Collected data entries:
┌──
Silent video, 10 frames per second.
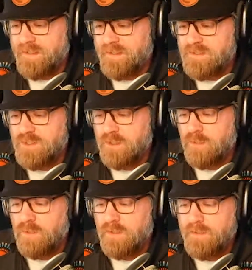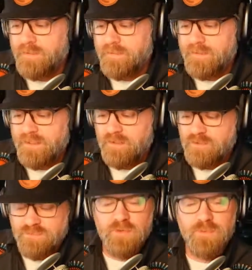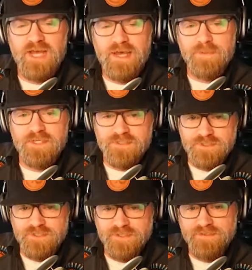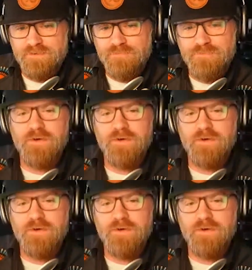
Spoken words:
And so, developer happiness is a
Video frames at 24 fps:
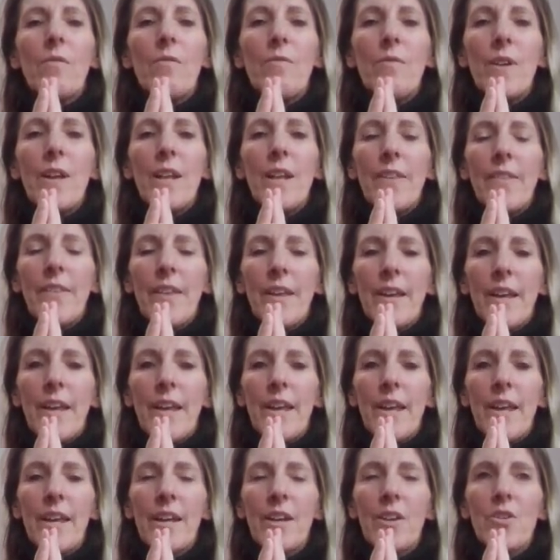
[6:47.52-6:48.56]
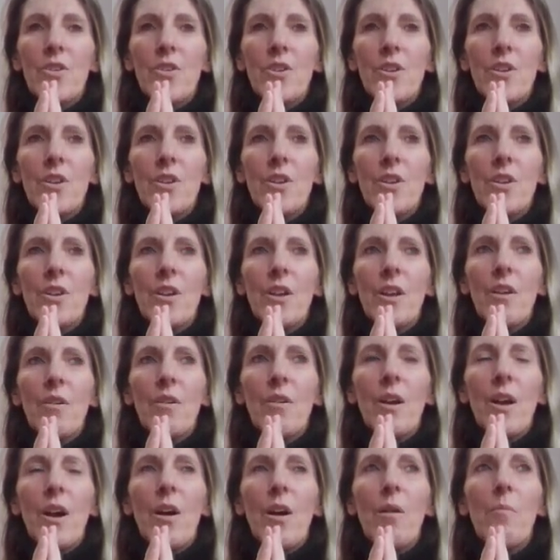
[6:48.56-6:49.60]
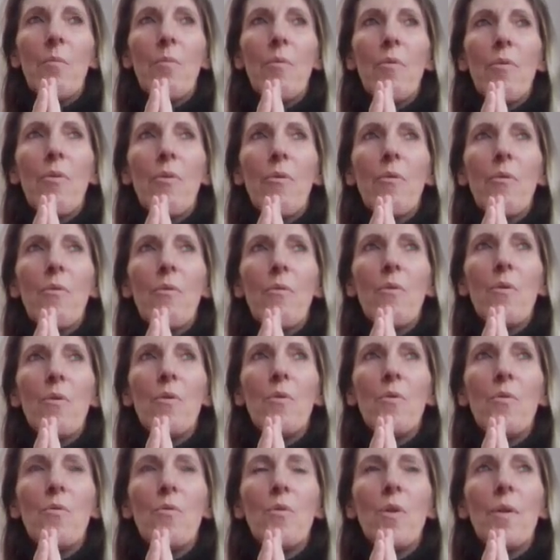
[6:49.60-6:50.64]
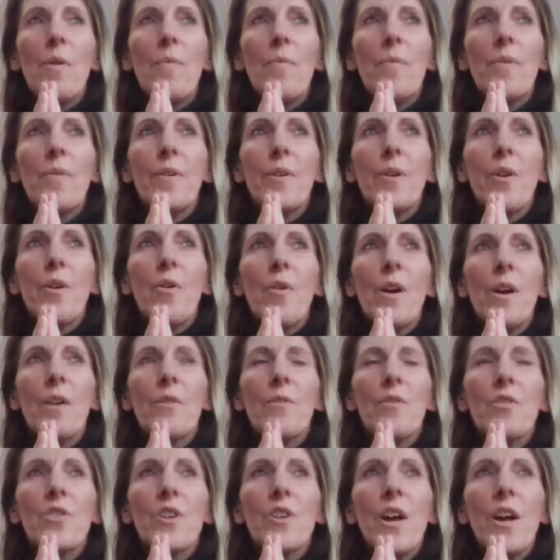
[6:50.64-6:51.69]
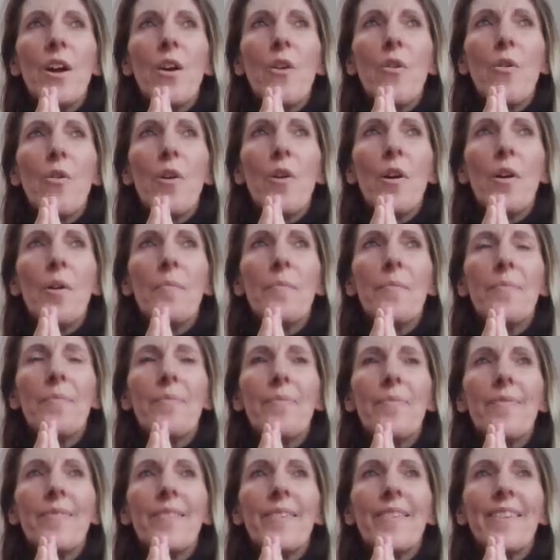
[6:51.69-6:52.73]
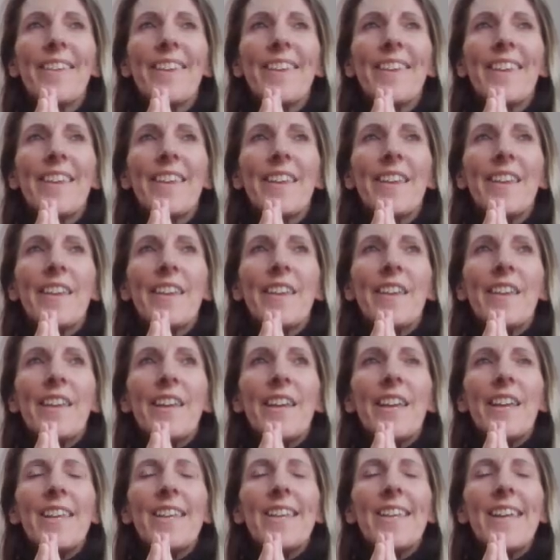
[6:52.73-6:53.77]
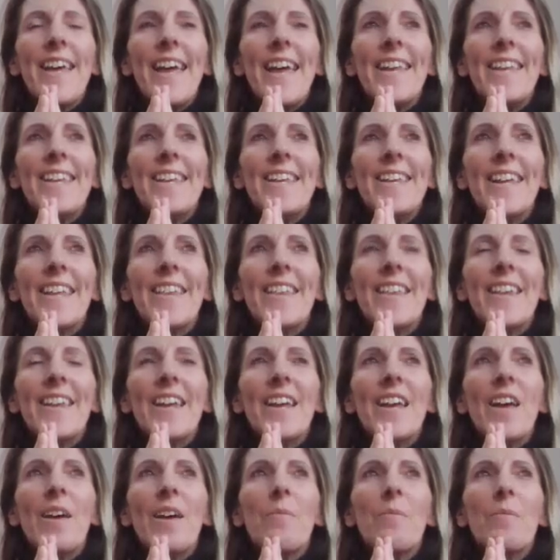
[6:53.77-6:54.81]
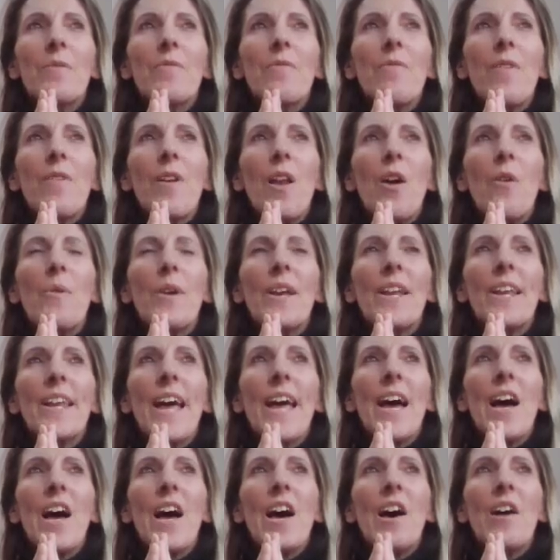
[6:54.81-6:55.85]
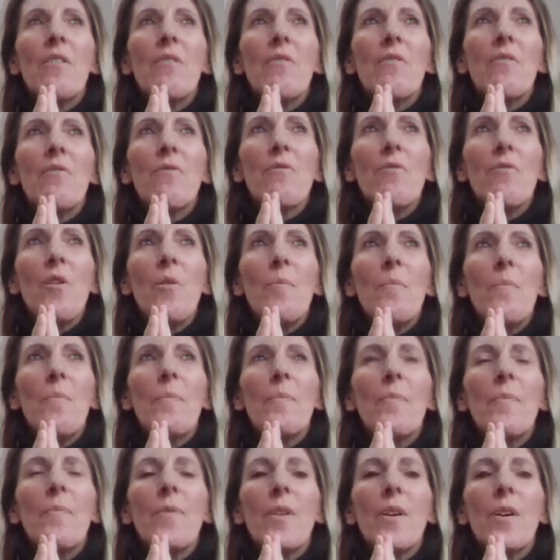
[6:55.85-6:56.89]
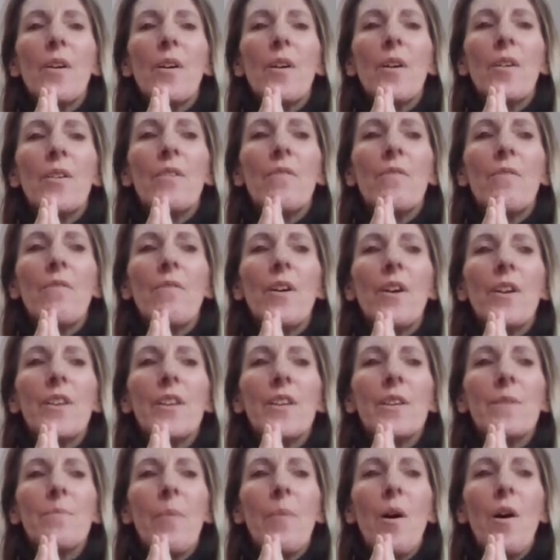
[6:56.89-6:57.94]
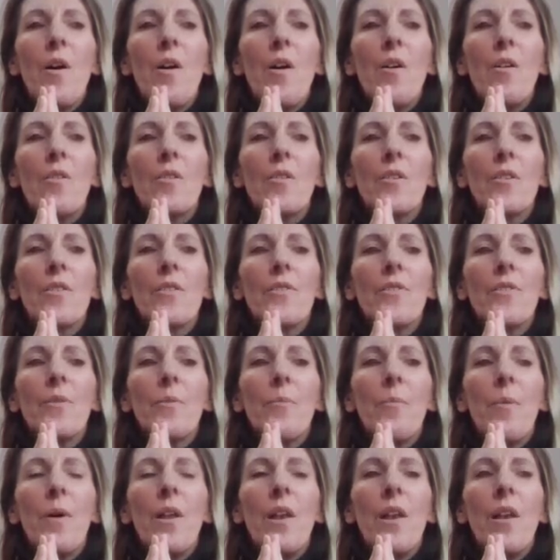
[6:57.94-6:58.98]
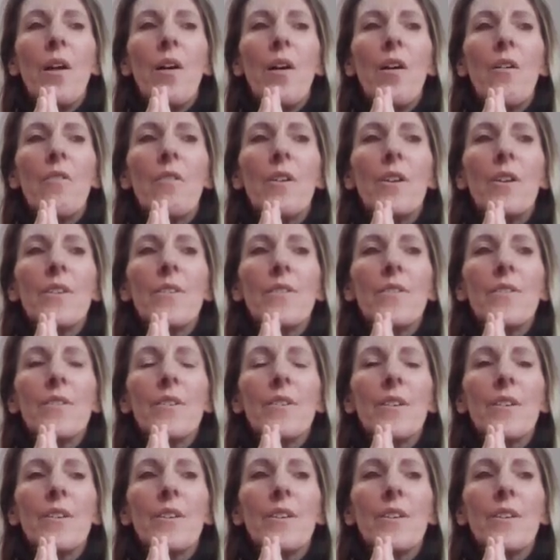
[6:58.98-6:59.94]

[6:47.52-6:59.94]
Feeling that connection going up through the crown chakra, intending that it comes flowing down from our divine spark, Polaris.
└──
Exercise details: Count how many lines in the records above hold the word "frames", and answer with that number alone.

Answer to this problem: 2